## What is required:
Starting with the line that holds "[00:00:01.00 to 00:00:02.00]", repeat each line through the last one below, exactly. Pictures stay out.

## Data:
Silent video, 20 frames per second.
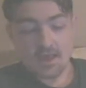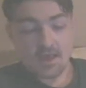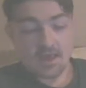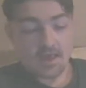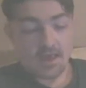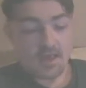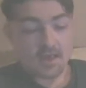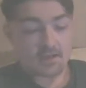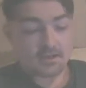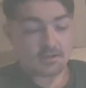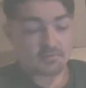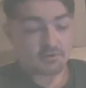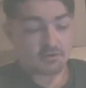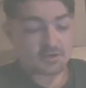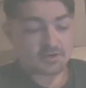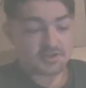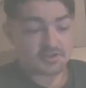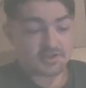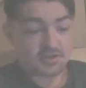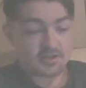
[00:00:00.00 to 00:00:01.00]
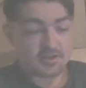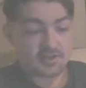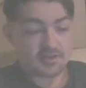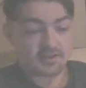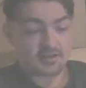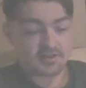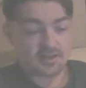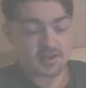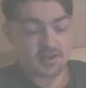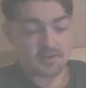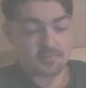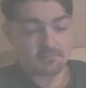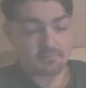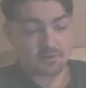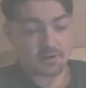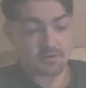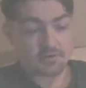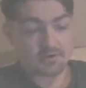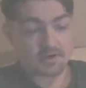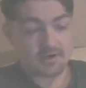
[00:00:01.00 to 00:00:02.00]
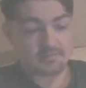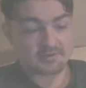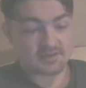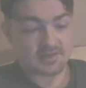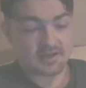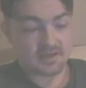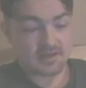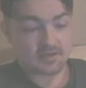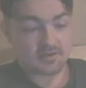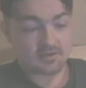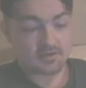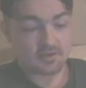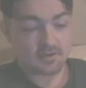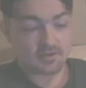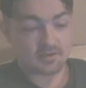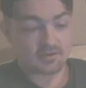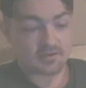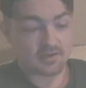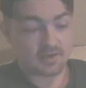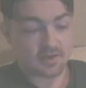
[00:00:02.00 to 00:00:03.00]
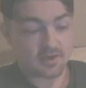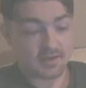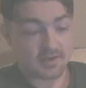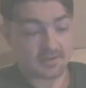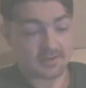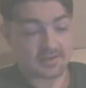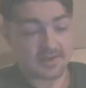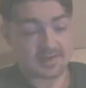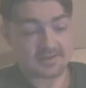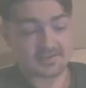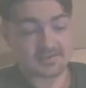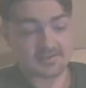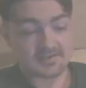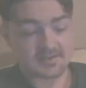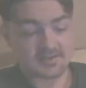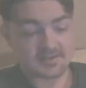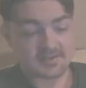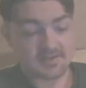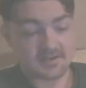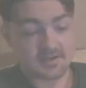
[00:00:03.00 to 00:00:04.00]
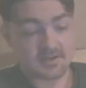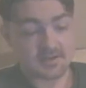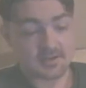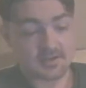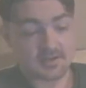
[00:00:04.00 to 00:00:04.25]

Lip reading: And I'm going to show you a program today called Test Disk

## Output of the task:
[00:00:01.00 to 00:00:02.00]
[00:00:02.00 to 00:00:03.00]
[00:00:03.00 to 00:00:04.00]
[00:00:04.00 to 00:00:04.25]

Lip reading: And I'm going to show you a program today called Test Disk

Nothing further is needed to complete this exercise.